PROBLEM TO SOLVE:
Transcribe, leaving out every picture, the lines that run from the start of the listing below through the line with "(1078.34 s)".

━━━ DATASET

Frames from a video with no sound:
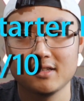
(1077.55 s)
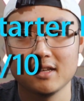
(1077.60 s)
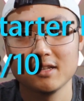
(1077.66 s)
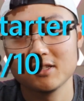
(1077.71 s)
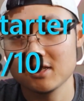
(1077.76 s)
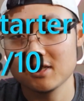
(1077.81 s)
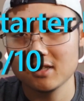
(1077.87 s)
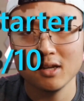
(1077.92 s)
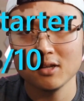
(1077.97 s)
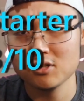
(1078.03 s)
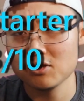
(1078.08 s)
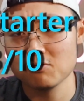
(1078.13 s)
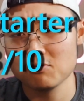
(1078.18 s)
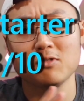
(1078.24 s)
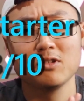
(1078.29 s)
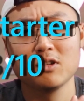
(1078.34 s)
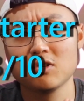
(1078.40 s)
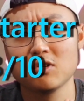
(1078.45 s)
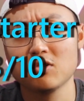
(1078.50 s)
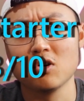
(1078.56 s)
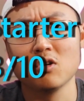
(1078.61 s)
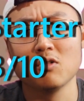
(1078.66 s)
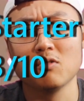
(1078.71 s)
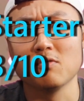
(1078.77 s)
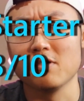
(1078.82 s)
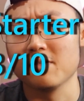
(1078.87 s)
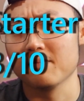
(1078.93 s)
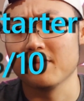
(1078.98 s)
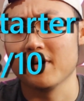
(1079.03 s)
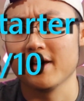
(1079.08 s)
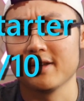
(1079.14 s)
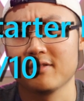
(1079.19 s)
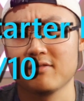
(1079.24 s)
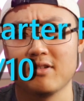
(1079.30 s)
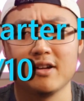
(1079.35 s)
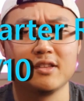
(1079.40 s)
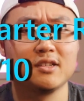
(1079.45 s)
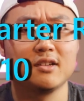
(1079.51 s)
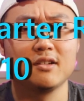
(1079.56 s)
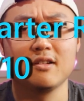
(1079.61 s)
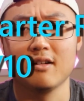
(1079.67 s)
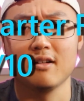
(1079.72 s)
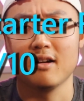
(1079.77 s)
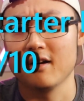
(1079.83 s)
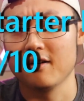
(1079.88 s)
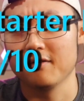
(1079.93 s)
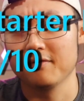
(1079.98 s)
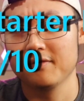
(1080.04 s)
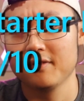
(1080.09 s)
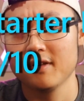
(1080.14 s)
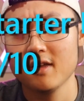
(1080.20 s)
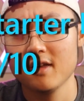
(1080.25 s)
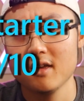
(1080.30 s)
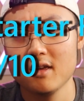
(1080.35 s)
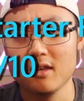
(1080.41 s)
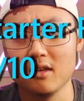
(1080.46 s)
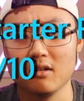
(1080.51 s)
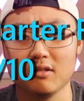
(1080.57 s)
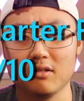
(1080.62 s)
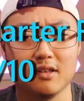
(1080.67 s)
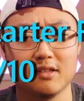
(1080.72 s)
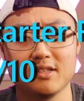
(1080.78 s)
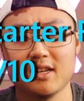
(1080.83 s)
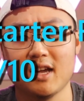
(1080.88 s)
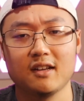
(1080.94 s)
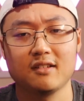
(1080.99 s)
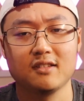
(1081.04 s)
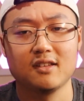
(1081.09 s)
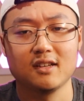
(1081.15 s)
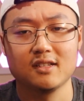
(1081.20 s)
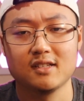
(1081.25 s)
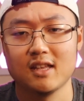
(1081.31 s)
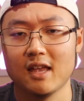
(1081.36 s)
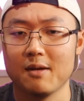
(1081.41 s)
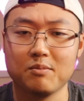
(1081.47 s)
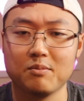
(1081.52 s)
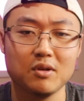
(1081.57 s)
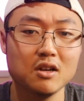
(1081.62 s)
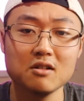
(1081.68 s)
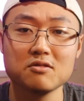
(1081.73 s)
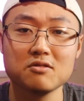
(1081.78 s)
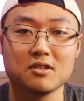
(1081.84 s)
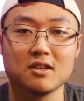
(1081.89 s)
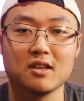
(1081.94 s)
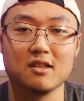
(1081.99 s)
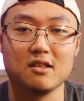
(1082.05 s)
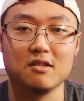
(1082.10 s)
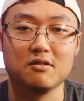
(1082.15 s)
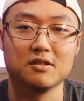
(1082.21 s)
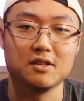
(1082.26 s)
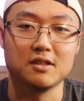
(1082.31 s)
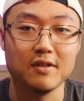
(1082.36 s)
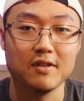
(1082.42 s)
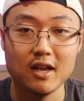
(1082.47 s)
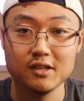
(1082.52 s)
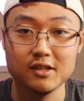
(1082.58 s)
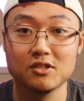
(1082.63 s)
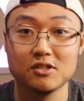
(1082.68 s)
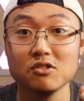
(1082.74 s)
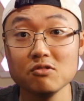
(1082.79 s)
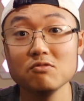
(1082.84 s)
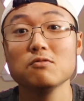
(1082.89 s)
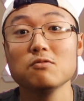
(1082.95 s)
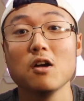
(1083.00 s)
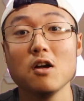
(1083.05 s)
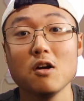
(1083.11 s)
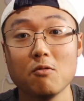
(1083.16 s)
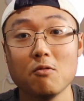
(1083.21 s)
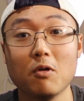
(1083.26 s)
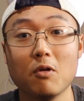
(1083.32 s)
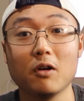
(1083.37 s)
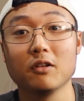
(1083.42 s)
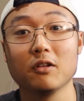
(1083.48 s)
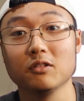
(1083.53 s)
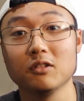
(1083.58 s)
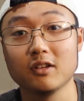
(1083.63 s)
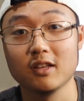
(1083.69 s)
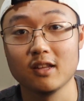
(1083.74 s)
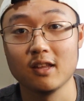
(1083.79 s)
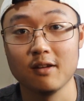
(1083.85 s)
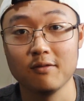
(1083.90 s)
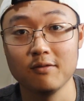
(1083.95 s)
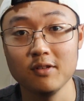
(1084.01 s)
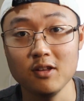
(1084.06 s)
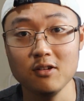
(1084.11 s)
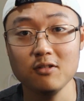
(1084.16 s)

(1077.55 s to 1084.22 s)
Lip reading: It doesn't really go with my criteria of, you know, the tactics that beginners can use. If you guys do want to look at that video,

━━━━━━

TASK ANSWER:
Frames from a video with no sound:
(1077.55 s)
(1077.60 s)
(1077.66 s)
(1077.71 s)
(1077.76 s)
(1077.81 s)
(1077.87 s)
(1077.92 s)
(1077.97 s)
(1078.03 s)
(1078.08 s)
(1078.13 s)
(1078.18 s)
(1078.24 s)
(1078.29 s)
(1078.34 s)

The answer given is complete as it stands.